> [WORK INSTRUCTION]: The reply should contain every line of the data, repeated exactly, and no pictures.
———
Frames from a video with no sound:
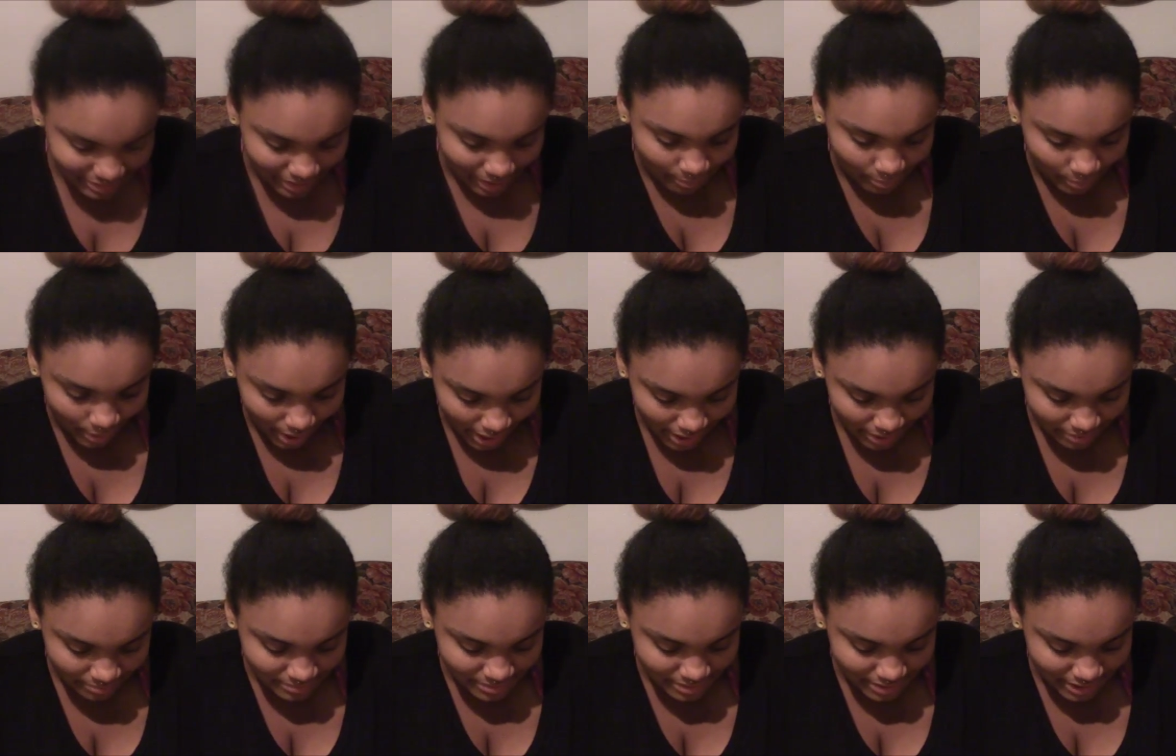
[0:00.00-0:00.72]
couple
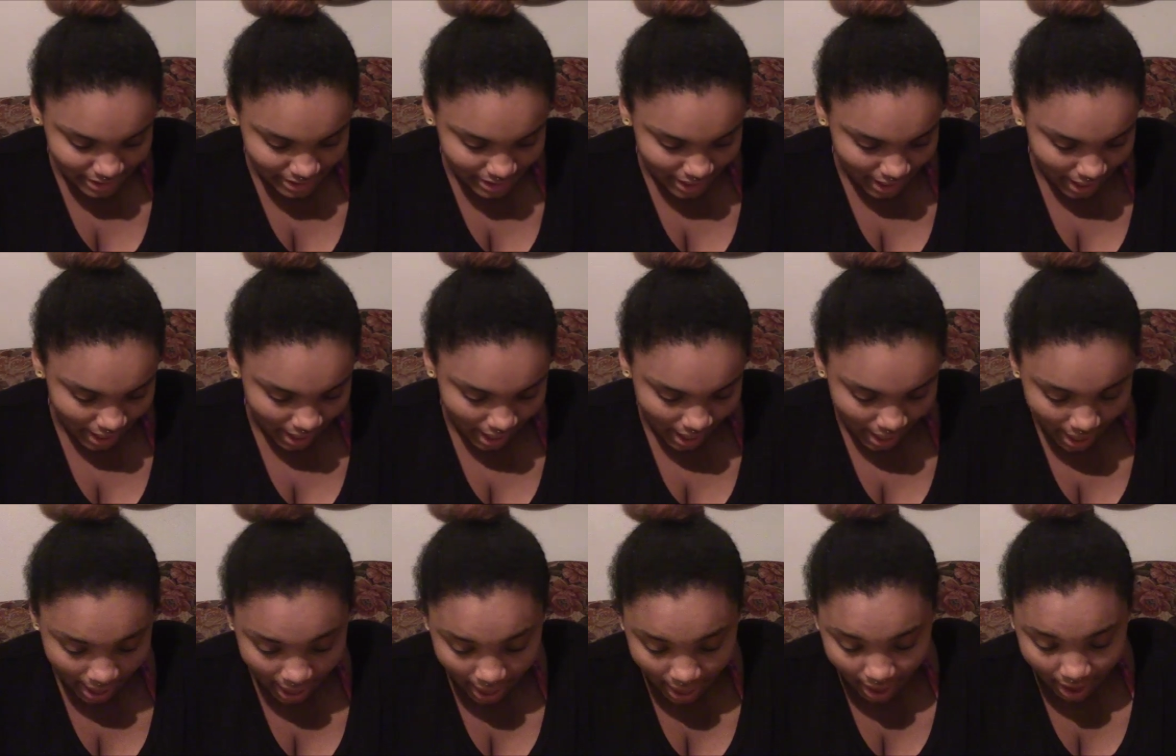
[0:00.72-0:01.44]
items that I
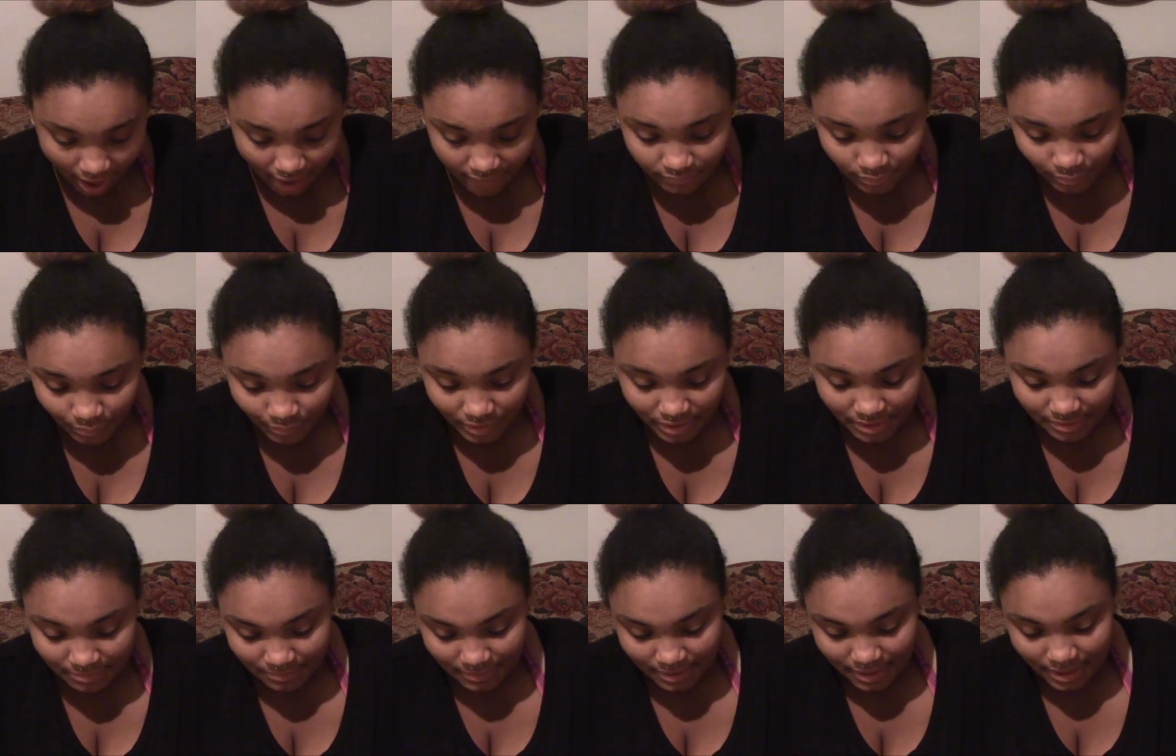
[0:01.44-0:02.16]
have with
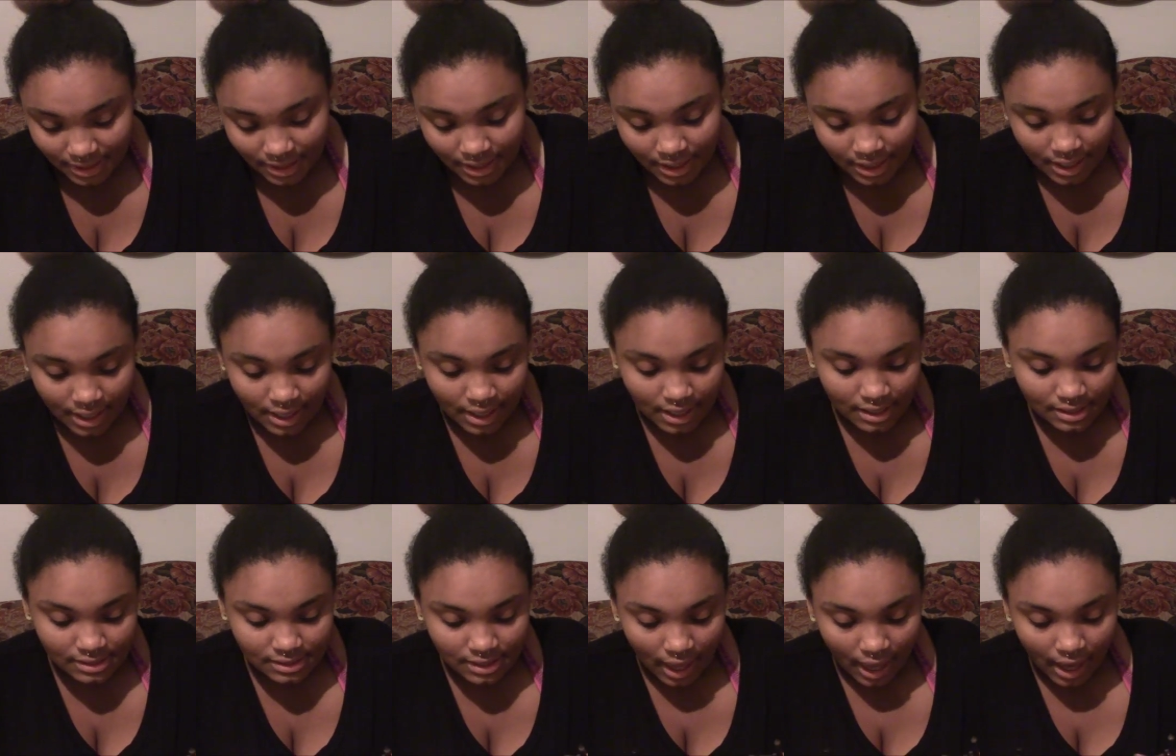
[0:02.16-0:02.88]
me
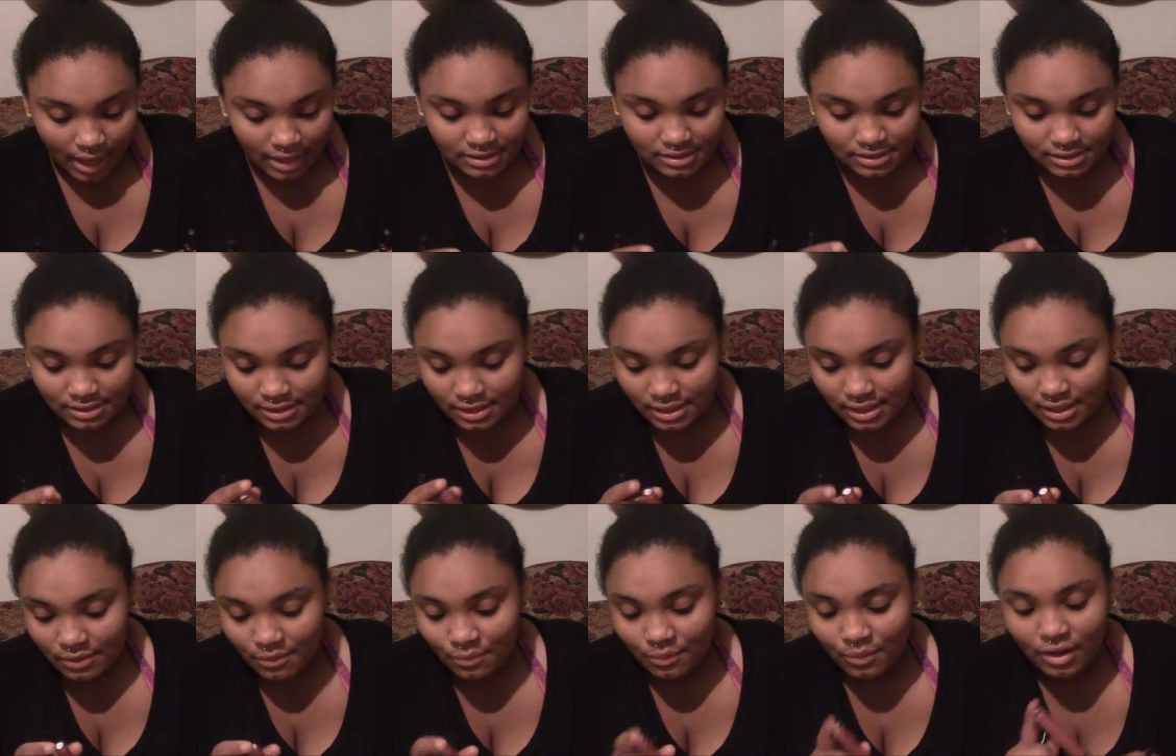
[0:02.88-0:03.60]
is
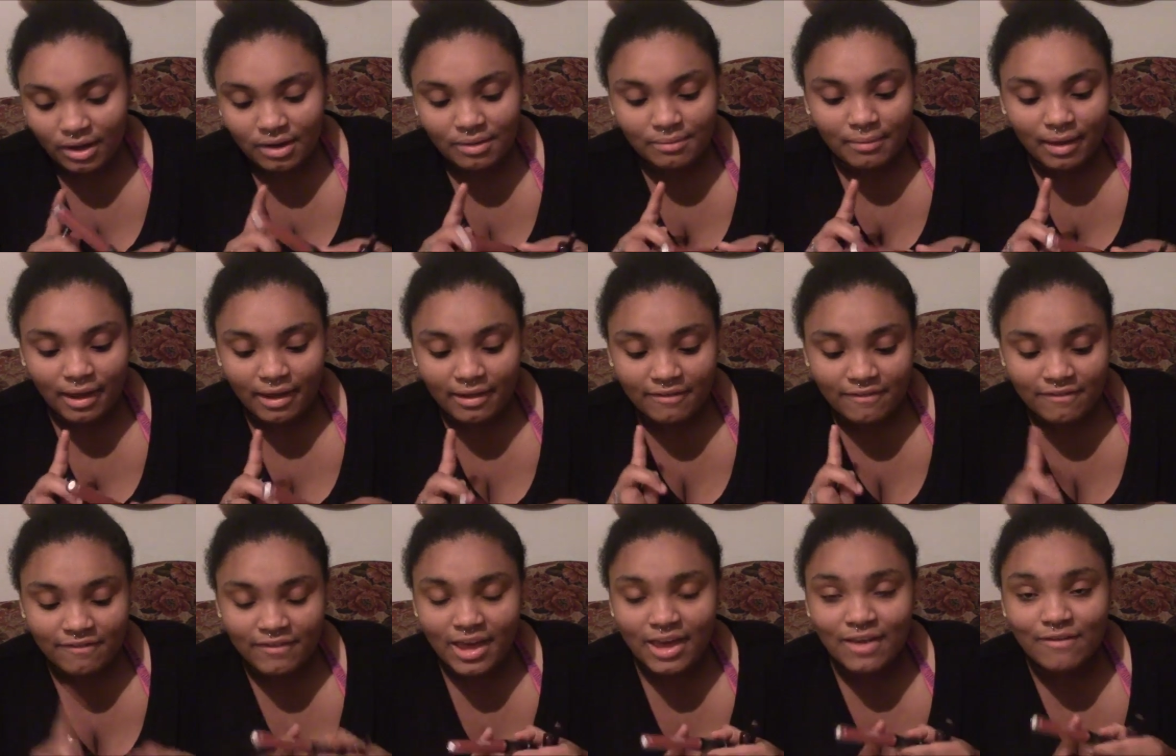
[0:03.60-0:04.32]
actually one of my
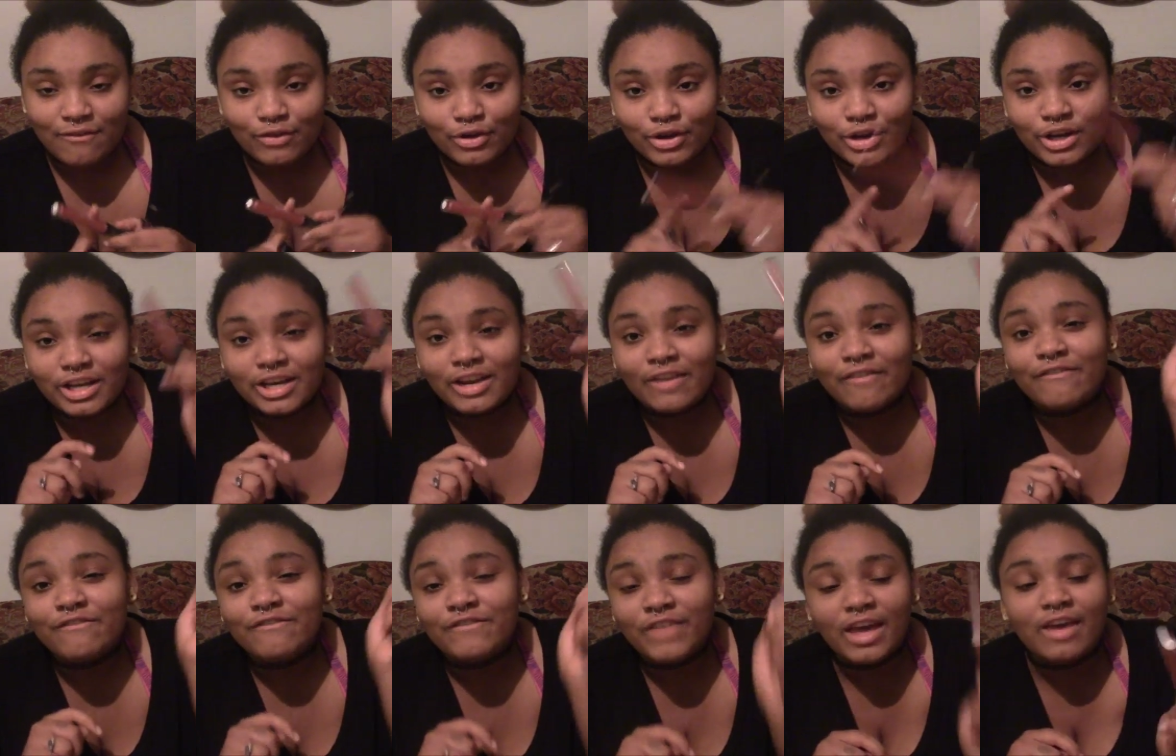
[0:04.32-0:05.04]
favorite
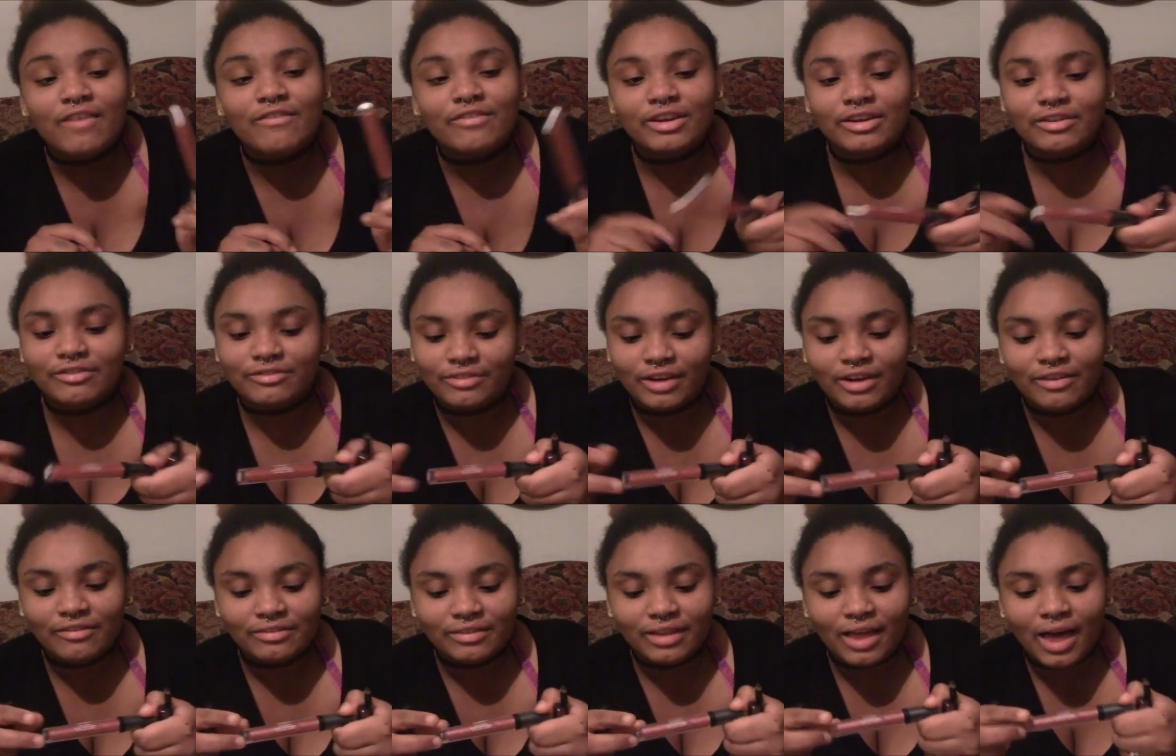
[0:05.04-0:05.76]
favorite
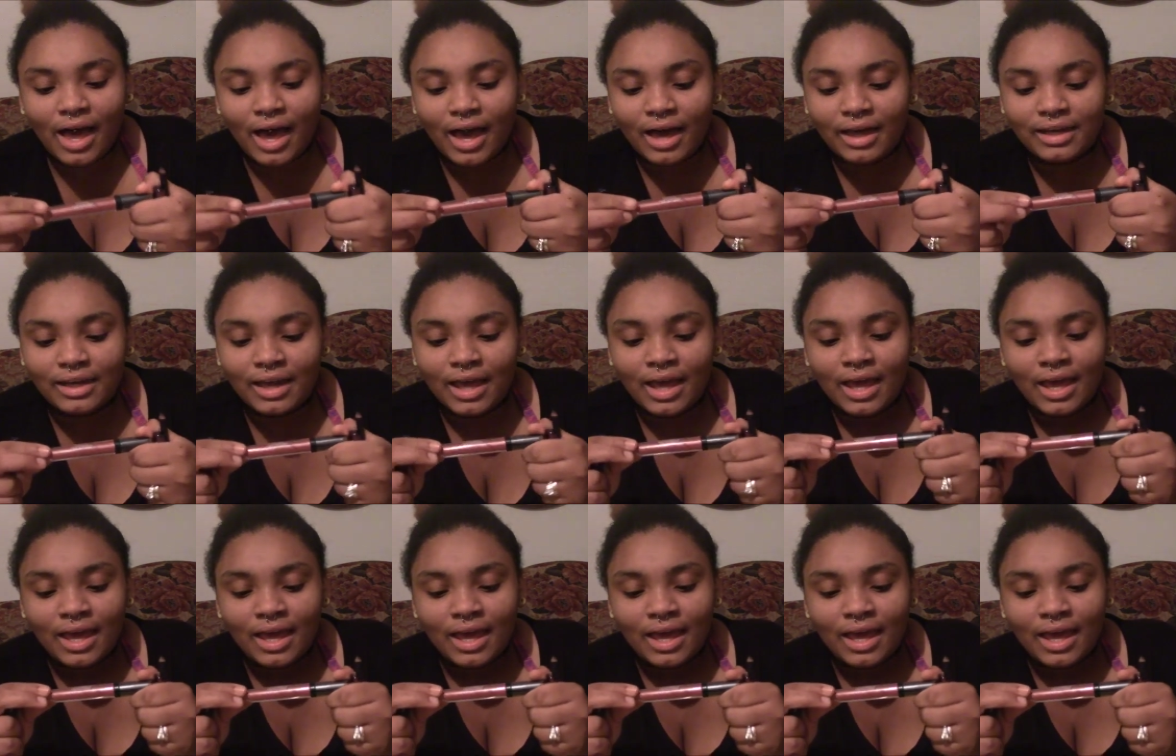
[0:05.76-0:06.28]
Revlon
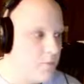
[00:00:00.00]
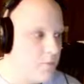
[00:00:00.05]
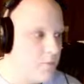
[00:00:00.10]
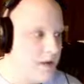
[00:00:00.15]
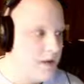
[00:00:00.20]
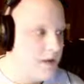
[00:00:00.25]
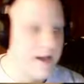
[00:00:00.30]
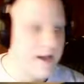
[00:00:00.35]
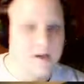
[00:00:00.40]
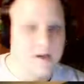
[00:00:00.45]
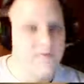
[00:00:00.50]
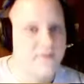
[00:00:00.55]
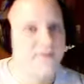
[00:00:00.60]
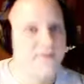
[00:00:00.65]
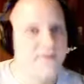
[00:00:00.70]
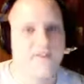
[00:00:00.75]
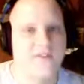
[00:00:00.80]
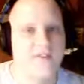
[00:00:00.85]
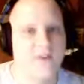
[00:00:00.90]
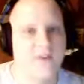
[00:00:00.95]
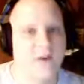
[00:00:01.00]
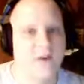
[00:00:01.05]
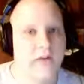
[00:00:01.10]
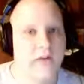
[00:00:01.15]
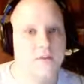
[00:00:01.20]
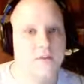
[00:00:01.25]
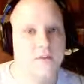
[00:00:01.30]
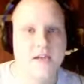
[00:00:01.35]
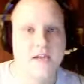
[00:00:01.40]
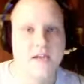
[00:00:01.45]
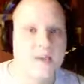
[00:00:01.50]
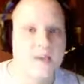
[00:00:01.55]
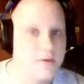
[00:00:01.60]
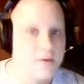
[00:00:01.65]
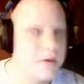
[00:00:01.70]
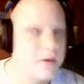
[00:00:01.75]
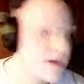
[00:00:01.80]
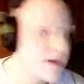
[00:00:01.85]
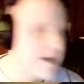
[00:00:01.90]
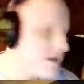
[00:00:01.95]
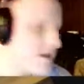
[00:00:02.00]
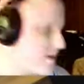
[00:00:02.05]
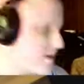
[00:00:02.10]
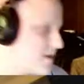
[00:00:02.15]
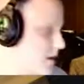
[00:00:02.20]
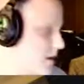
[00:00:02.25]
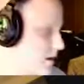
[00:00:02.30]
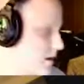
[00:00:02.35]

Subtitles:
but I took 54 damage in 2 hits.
———
> [REPLY]:
Frames from a video with no sound:
[0:00.00-0:00.72]
couple
[0:00.72-0:01.44]
items that I
[0:01.44-0:02.16]
have with
[0:02.16-0:02.88]
me
[0:02.88-0:03.60]
is
[0:03.60-0:04.32]
actually one of my
[0:04.32-0:05.04]
favorite
[0:05.04-0:05.76]
favorite
[0:05.76-0:06.28]
Revlon
[00:00:00.00]
[00:00:00.05]
[00:00:00.10]
[00:00:00.15]
[00:00:00.20]
[00:00:00.25]
[00:00:00.30]
[00:00:00.35]
[00:00:00.40]
[00:00:00.45]
[00:00:00.50]
[00:00:00.55]
[00:00:00.60]
[00:00:00.65]
[00:00:00.70]
[00:00:00.75]
[00:00:00.80]
[00:00:00.85]
[00:00:00.90]
[00:00:00.95]
[00:00:01.00]
[00:00:01.05]
[00:00:01.10]
[00:00:01.15]
[00:00:01.20]
[00:00:01.25]
[00:00:01.30]
[00:00:01.35]
[00:00:01.40]
[00:00:01.45]
[00:00:01.50]
[00:00:01.55]
[00:00:01.60]
[00:00:01.65]
[00:00:01.70]
[00:00:01.75]
[00:00:01.80]
[00:00:01.85]
[00:00:01.90]
[00:00:01.95]
[00:00:02.00]
[00:00:02.05]
[00:00:02.10]
[00:00:02.15]
[00:00:02.20]
[00:00:02.25]
[00:00:02.30]
[00:00:02.35]

Subtitles:
but I took 54 damage in 2 hits.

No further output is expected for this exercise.